- Supreme Court of the United States

Decided June 11, 2007
- Full case name: Fry v. Pliler
- Citations: 551 U.S. 112 (more)

Holding
- In AEDPA proceedings, a federal court must assess the prejudicial impact of constitutional error in a state-court criminal trial under the "substantial and injurious effect" standard from Brecht v. Abrahamson, whether or not the state appellate court recognized the error and reviewed it for harmlessness.

Court membership
- Chief Justice John Roberts Associate Justices John P. Stevens · Antonin Scalia Anthony Kennedy · David Souter Clarence Thomas · Ruth Bader Ginsburg Stephen Breyer · Samuel Alito

Case opinions
- Majority: Scalia, joined by Roberts, Kennedy, Thomas, Alito; Stevens, Souter, Ginsburg (all but Part II–B); Breyer (all but footnote 1 and Part II–B)
- Concur/dissent: Stevens, joined by Souter, Ginsburg; Breyer (in part)
- Concur/dissent: Breyer

Laws applied
- Antiterrorism and Effective Death Penalty Act of 1996

= Fry v. Pliler =

Fry v. Pliler, , was a United States Supreme Court case in which the court held that in AEDPA proceedings, a federal court must assess the prejudicial impact of constitutional error in a state-court criminal trial under the "substantial and injurious effect" standard from Brecht v. Abrahamson, whether or not the state appellate court recognized the error and reviewed it for harmlessness.

==Background==

John Francis Fry was charged with two counts of first-degree murder in connection to the October 27, 1992 murders of James and Cynthia Bell. The trial judge presiding over Fry's third criminal trial excluded the testimony of defense-witness Pamela Marie Maples. Maples was the cousin of Anthony Hurtz, who Fry asserted had confessed to committing the murders. Fry was convicted.

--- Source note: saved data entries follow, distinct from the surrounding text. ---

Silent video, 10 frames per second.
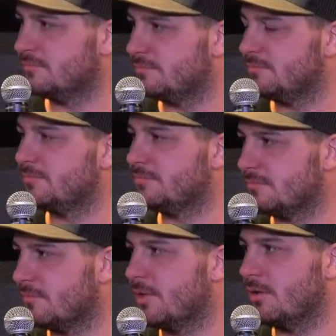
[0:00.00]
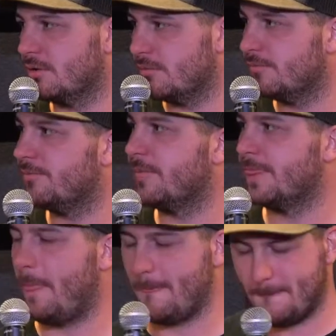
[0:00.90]
I got to find you. I'm going to
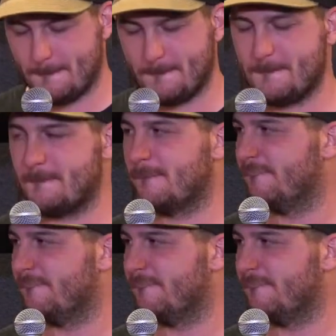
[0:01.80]
find you. Kind of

Fry argued on appeal that the exclusion of Maples' testimony violated Chambers v. Mississippi, which held that a combination of erroneous evidentiary rulings rose to the level of a due-process violation. The California Court of Appeal did not explicitly address that argument in affirming, but it stated, without specifying which harmless-error standard it was applying, that "no possible prejudice" could have resulted in light of the cumulative nature of Maples' testimony. The California Supreme Court denied discretionary review.

Fry then filed a federal habeas corpus petition in the United States District Court for the Eastern District of California, raising the due-process issue and other claims. The Magistrate Judge found that the state appellate court's failure to recognize Chambers error was an unreasonable application of clearly established law as set forth by the Supreme Court. Further, it disagreed with the state court's finding of "no possible prejudice". However, it concluded there was an insufficient showing that the improper exclusion of Maples' testimony had a "substantial and injurious effect" on the jury's verdict under Brecht v. Abrahamson. Agreeing, the district court denied relief.

When the case reached the Ninth Circuit Court of Appeals, Fry argued that the district court should not have used the Brecht test because the California Court of Appeals never conducted a prejudice review. The Ninth Circuit agreed with Fry that Maple's testimony was "material and would have substantially bolstered [Fry's] claims of innocence because she was sufficiently reliable and overheard Hurtz's confession of a double homicide." Nonetheless, the Ninth Circuit Court of Appeals affirmed because it agreed with the district court's application of Brecht.

==Opinion of the court==

The Supreme Court issued an opinion on June 11, 2007.